About 15 percent of lung tumors are small cell lung cancer. Treatment for this aggressive and deadly malignancy has remained nearly unchanged for decades. Recently, however, immunotherapy drugs have modestly extended patient survival. But researchers are trying to do more.
Fred Hutchinson Cancer Research Center small cell lung cancer expert Dr. David MacPherson is working to understand the biology of the disease in order to develop more effective, targeted therapies. He chatted about his most recent work, published in the journal Science Signaling, as well as the state of small cell lung cancer research and what gives him hope for the future. The interview has been edited and condensed.
Can you give us a primer on small cell lung cancer, and why more research is needed?
This is one of the most aggressive of all cancer types.
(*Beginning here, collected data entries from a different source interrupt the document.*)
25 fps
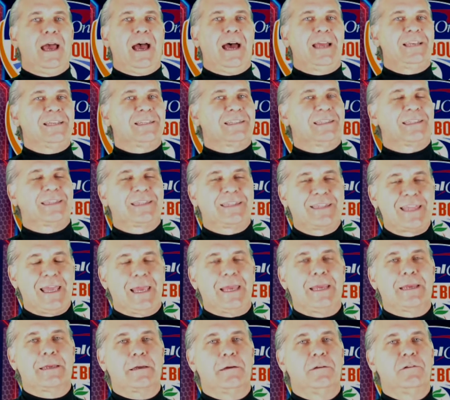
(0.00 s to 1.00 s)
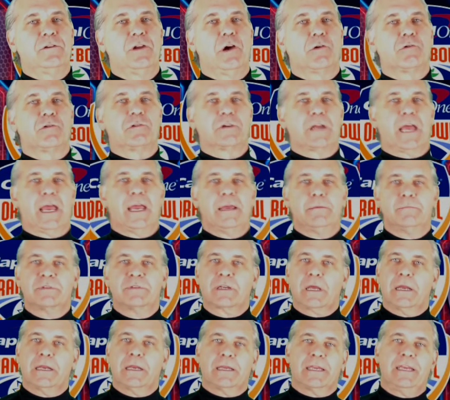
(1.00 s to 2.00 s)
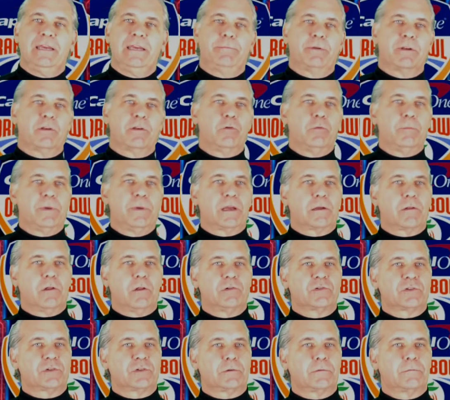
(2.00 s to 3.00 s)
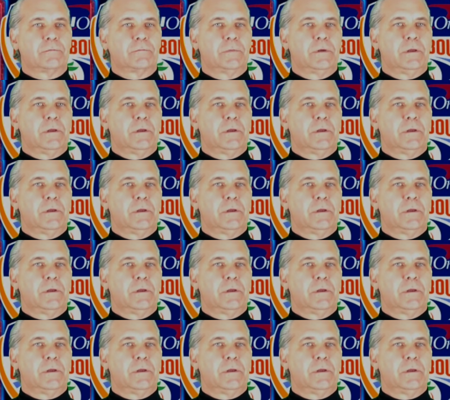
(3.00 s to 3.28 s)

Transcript: I just think Notre Dame's going to keep it a little bit closer.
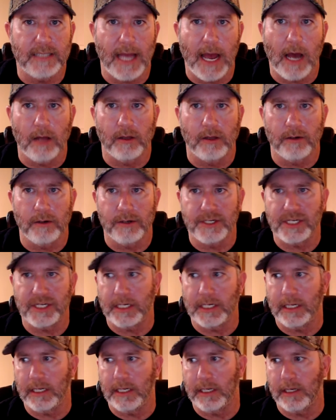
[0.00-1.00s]

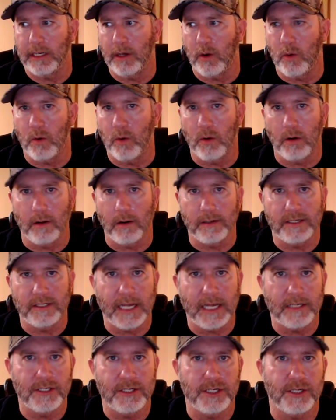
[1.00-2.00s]
allergy or
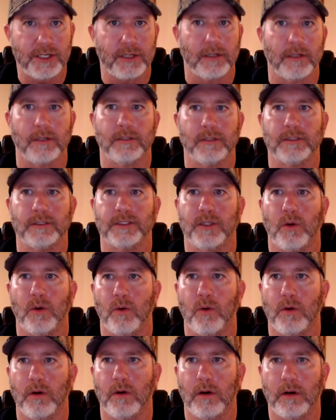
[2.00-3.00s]
dentures
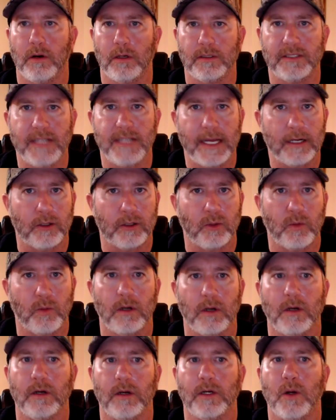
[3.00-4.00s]
or dental
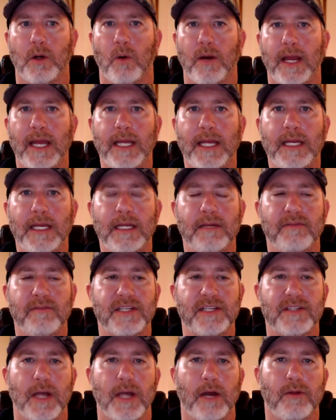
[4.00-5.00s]
work or any of
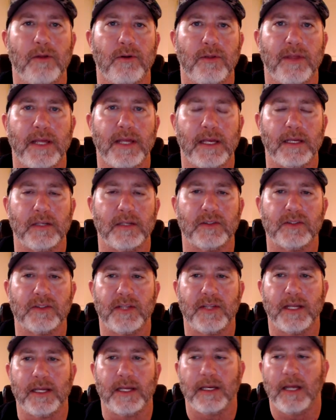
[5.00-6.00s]
these other things
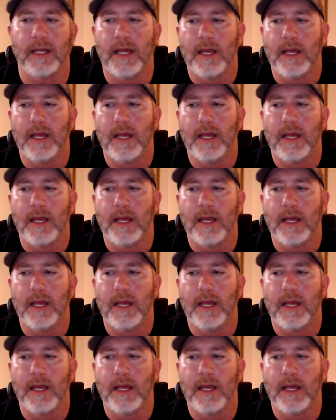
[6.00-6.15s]
that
It’s also about the sixth most frequent cause of cancer deaths in the U.S. But despite the high number of patients dying from small cell every year, there have been relatively few labs that have historically been studying this disease. We have a very poor understanding of the biology of small cell compared to a lot of other prevalent tumor types.
Until very recently the treatment was the same chemotherapy as it was about 30 years ago. In about two-thirds of cases, patients respond very well, but the problem is that the patient then comes back to the clinic months later with chemotherapy-resistant, recalcitrant tumors. There’s very little that can be done for those patients. The recent addition of immune checkpoint inhibitors to the chemotherapy regimen has provided some improvements in response and standard of care, but extensions in survival were modest. It’s really a tumor type where we need to do a better job in the clinic.